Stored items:

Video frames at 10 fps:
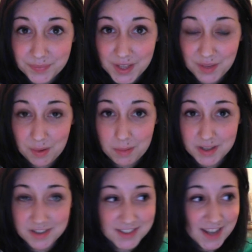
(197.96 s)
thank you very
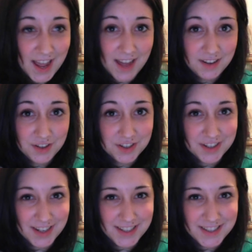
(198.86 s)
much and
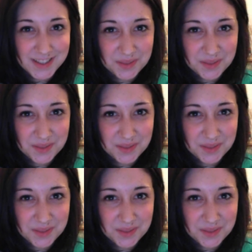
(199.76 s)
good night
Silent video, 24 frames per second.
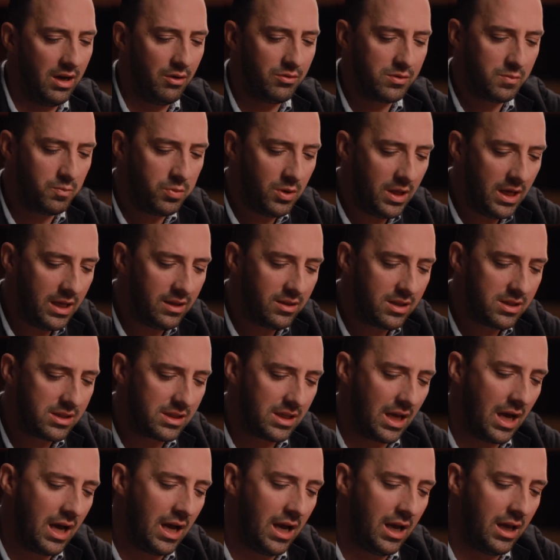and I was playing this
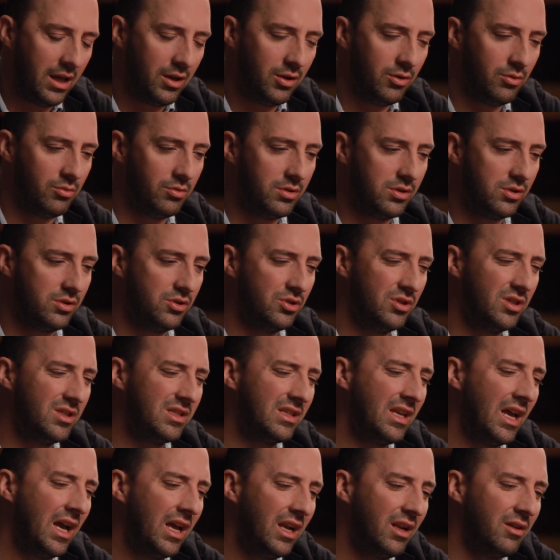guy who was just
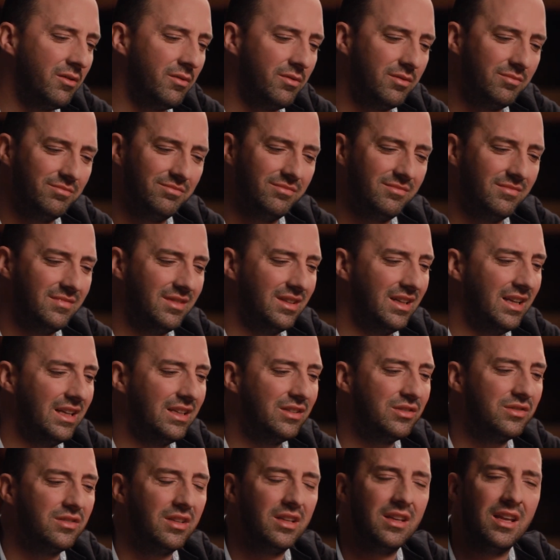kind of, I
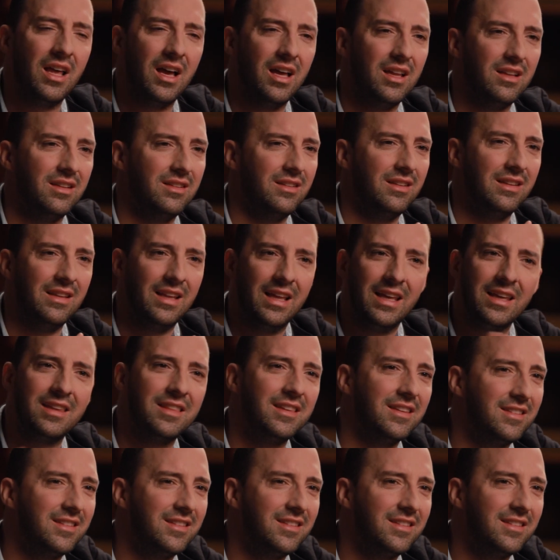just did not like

WHAT THE EXERCISE ASKS:
Without including any pictures, repeat the records above exactly.

EXPECTED ANSWER:
Video frames at 10 fps:
(197.96 s)
thank you very
(198.86 s)
much and
(199.76 s)
good night
Silent video, 24 frames per second.
and I was playing this
guy who was just
kind of, I
just did not like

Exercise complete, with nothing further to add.